Hare Amulet
Description
Object Label: Living persons wore only one or a few amulets at a time, but mummies usually bear many amulets. The Ma’at amulet (no. 2) and heart scarabs (nos. 1, 3, 11), which occurred in many forms, guaranteed a successful judgment of the dead. The amulets of a hand (no. 8), lungs and a windpipe (no. 12), and wadjet-eyes (i.e., “healthy” eyes; no. 4) protected those parts of the body and also had connotations of resurrection and the unity or integrity of the mummy. The enigmatic aper amulet (no. 13) takes the form of the hieroglyph meaning “to be equipped,” perhaps in reference to the mummy’s preparation. The two crowns (nos. 5, 6) were symbols of power. The Heh insignia (no. 7), like the popular ankh-sign, denoted eternal life. Among the living, the frog (no. 9) and possibly also the hare (no. 10) suggested fertility. The amulets of the Four Sons of Horus (no. 15) perhaps served, as they did with canopic jars, to protect various organs of the body. Caption: Hare Amulet, ca. 664–30 B.C.E.. Faience, 1 1/16 × 1 15/16 × 1 13/16 in. (2.7 × 5 × 4.6 cm). Brooklyn Museum, Gift of Mr. and Mrs. Carl L. Selden through The Roebling Society, 72.38. (Photo: Brooklyn Museum)
AI image analysis GPT-4o-2024-08-06
Machine-generated from the object's image on May 2026. Not curatorial; treat deities, names, and signs below as the model's best reading, not authority.
An ancient Egyptian amulet depicting a sphinx or lion with wings.
The artifact is a small statuette portraying a winged sphinx or lion, typically associated with protection in Egyptian culture. The style reflects a blend of animal characteristics with supernatural elements, common in religious or protective contexts. The figure is crafted from a material resembling glazed faience or stone with visible wear.
Cross-references (2)
- BKM-Accession 72.38 tier-2
- BKM-Object 98589 tier-2
About this record's data
- From the source institution — accession, description, dimensions, and dating are as catalogued by Brooklyn Museum — Egyptian, Classical, Ancient Near Eastern Art.
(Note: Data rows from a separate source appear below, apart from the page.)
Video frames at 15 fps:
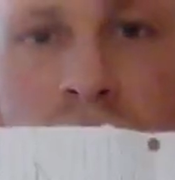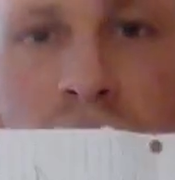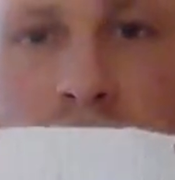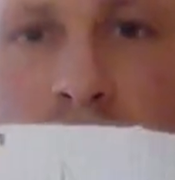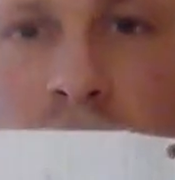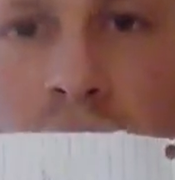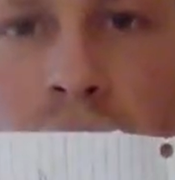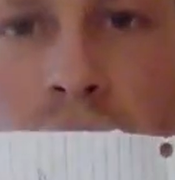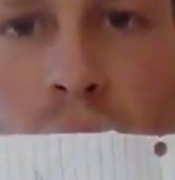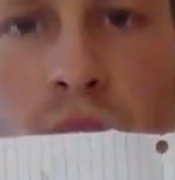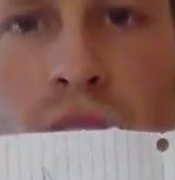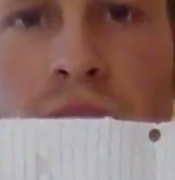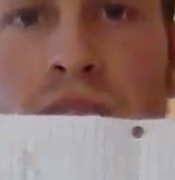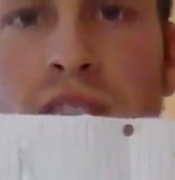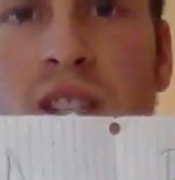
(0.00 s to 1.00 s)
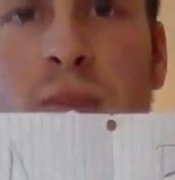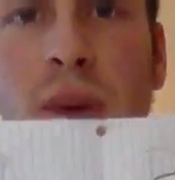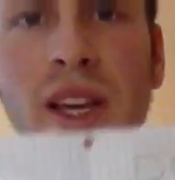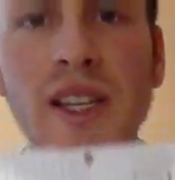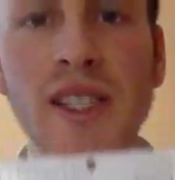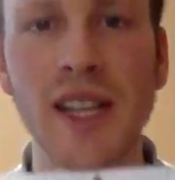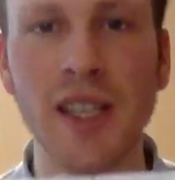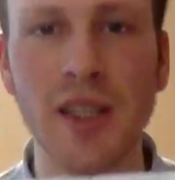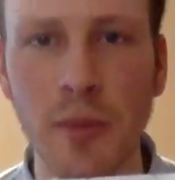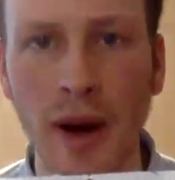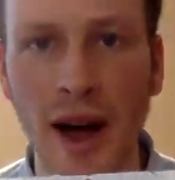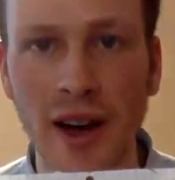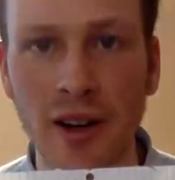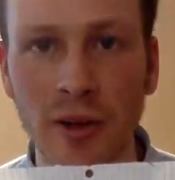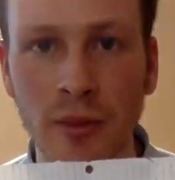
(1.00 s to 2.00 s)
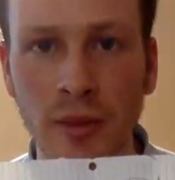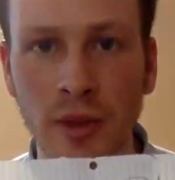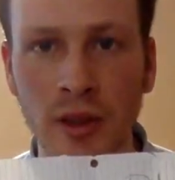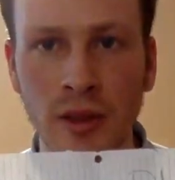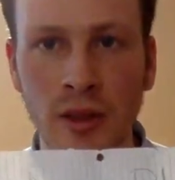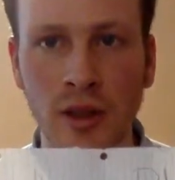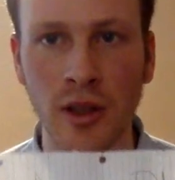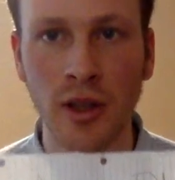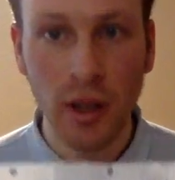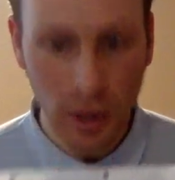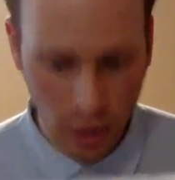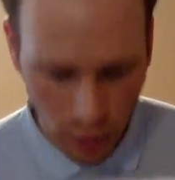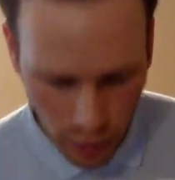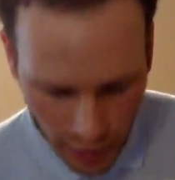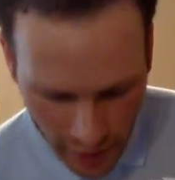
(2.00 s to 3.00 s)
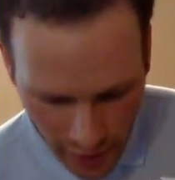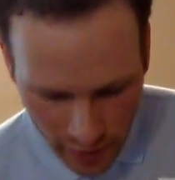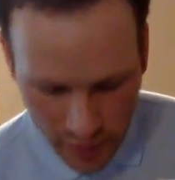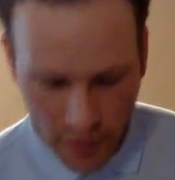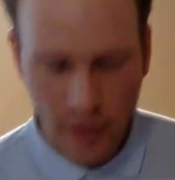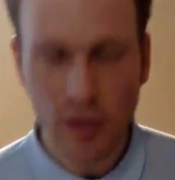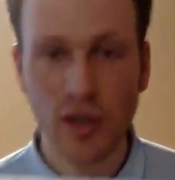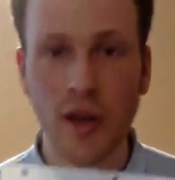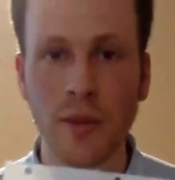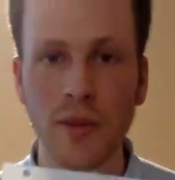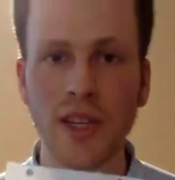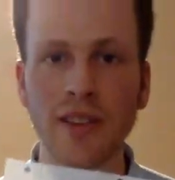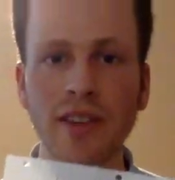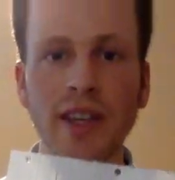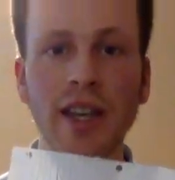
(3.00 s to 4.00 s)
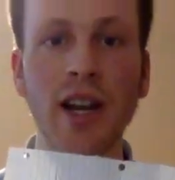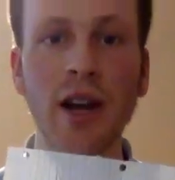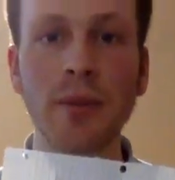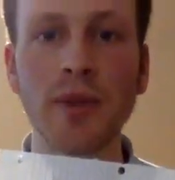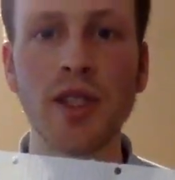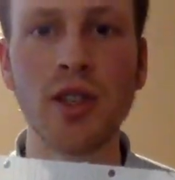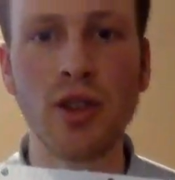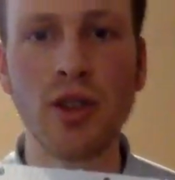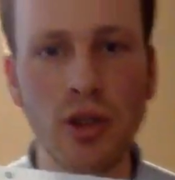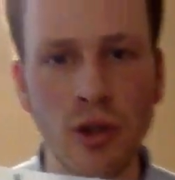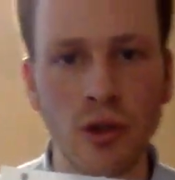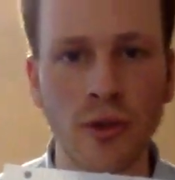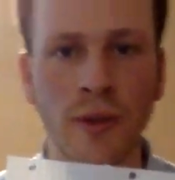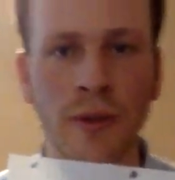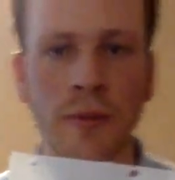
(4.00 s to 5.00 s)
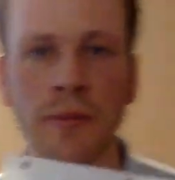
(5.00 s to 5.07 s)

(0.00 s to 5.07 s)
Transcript: Here, we have a space at the bottom, okay? So I'm leaving it up to you.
- AI-inferred — the image-analysis panel (deities, names, signs) is machine-generated and may be wrong.
- Approximate location — most map points are plotted at the site centroid, not the exact findspot.
- Inferred links — cross-references marked with a match method other than explicit-source-field were matched by us, not stated by the source.